* ACTIVITY: Repeat nothing but the line that contains "(6.00 s to 7.00 s)" and the lines after it, through the end of the listing, exactly as they stand; omit pictures.

[INPUT DATA]

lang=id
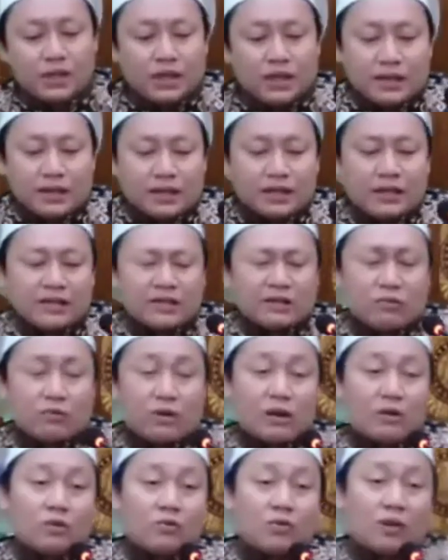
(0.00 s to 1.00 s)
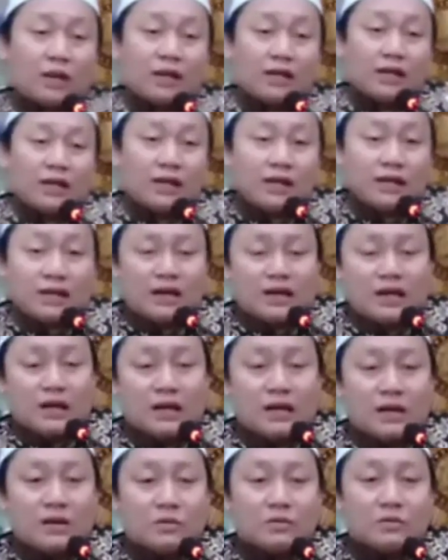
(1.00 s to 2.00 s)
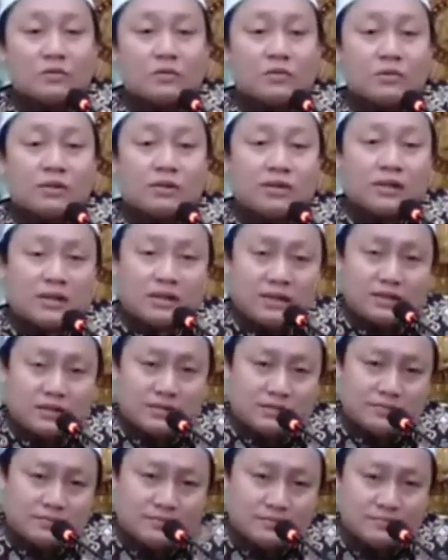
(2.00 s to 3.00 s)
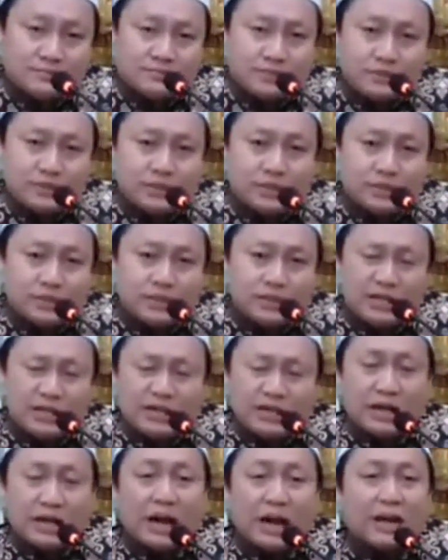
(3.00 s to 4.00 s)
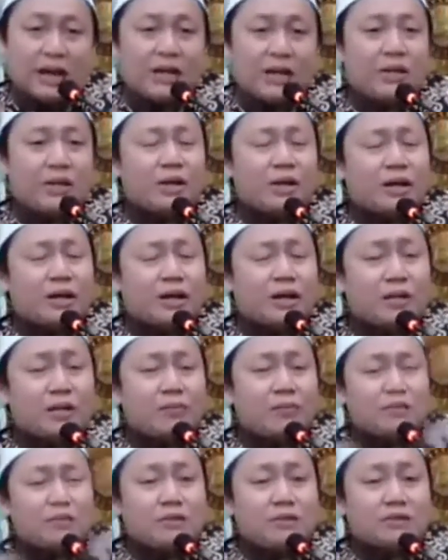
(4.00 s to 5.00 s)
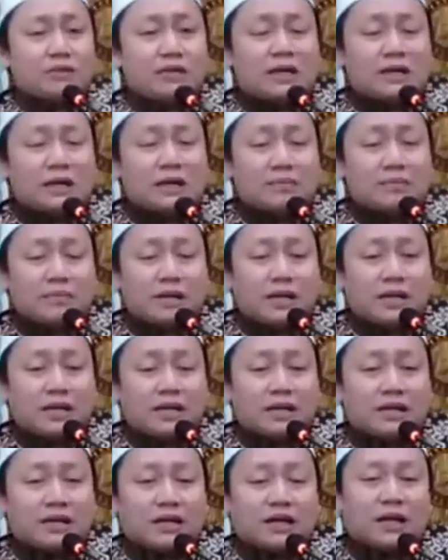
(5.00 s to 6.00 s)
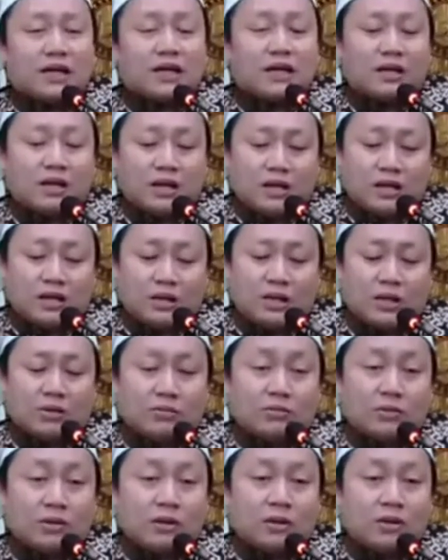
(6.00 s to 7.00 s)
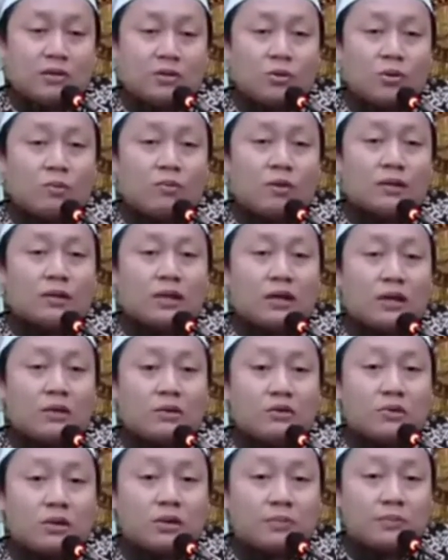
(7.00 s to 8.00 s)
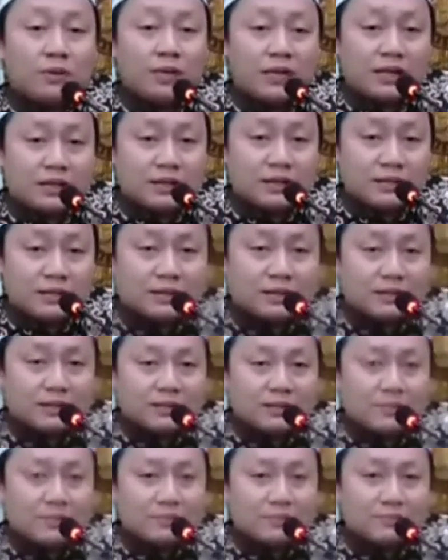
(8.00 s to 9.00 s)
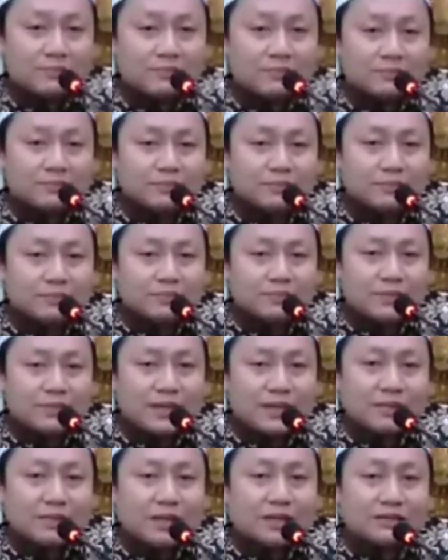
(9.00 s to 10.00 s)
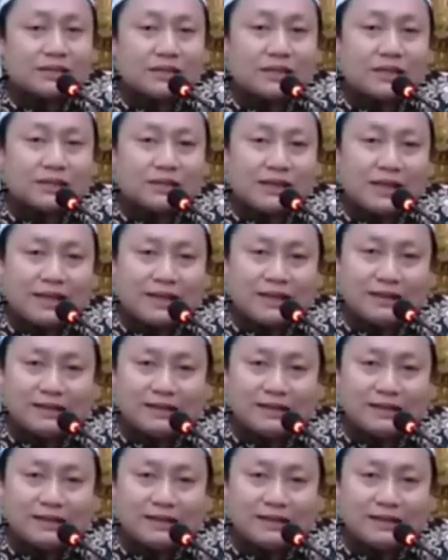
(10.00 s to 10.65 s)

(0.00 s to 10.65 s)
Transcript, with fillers: Jadi sekurang-kurangnya auzubillah. Ngalih yang kadang bisa bahasa Arab ya. Nah, ya Allah, ulo minta lindungi pian. Nah, bahasa kita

[/INPUT DATA]

* EXERCISE RESPONSE:
(6.00 s to 7.00 s)
(7.00 s to 8.00 s)
(8.00 s to 9.00 s)
(9.00 s to 10.00 s)
(10.00 s to 10.65 s)

(0.00 s to 10.65 s)
Transcript, with fillers: Jadi sekurang-kurangnya auzubillah. Ngalih yang kadang bisa bahasa Arab ya. Nah, ya Allah, ulo minta lindungi pian. Nah, bahasa kita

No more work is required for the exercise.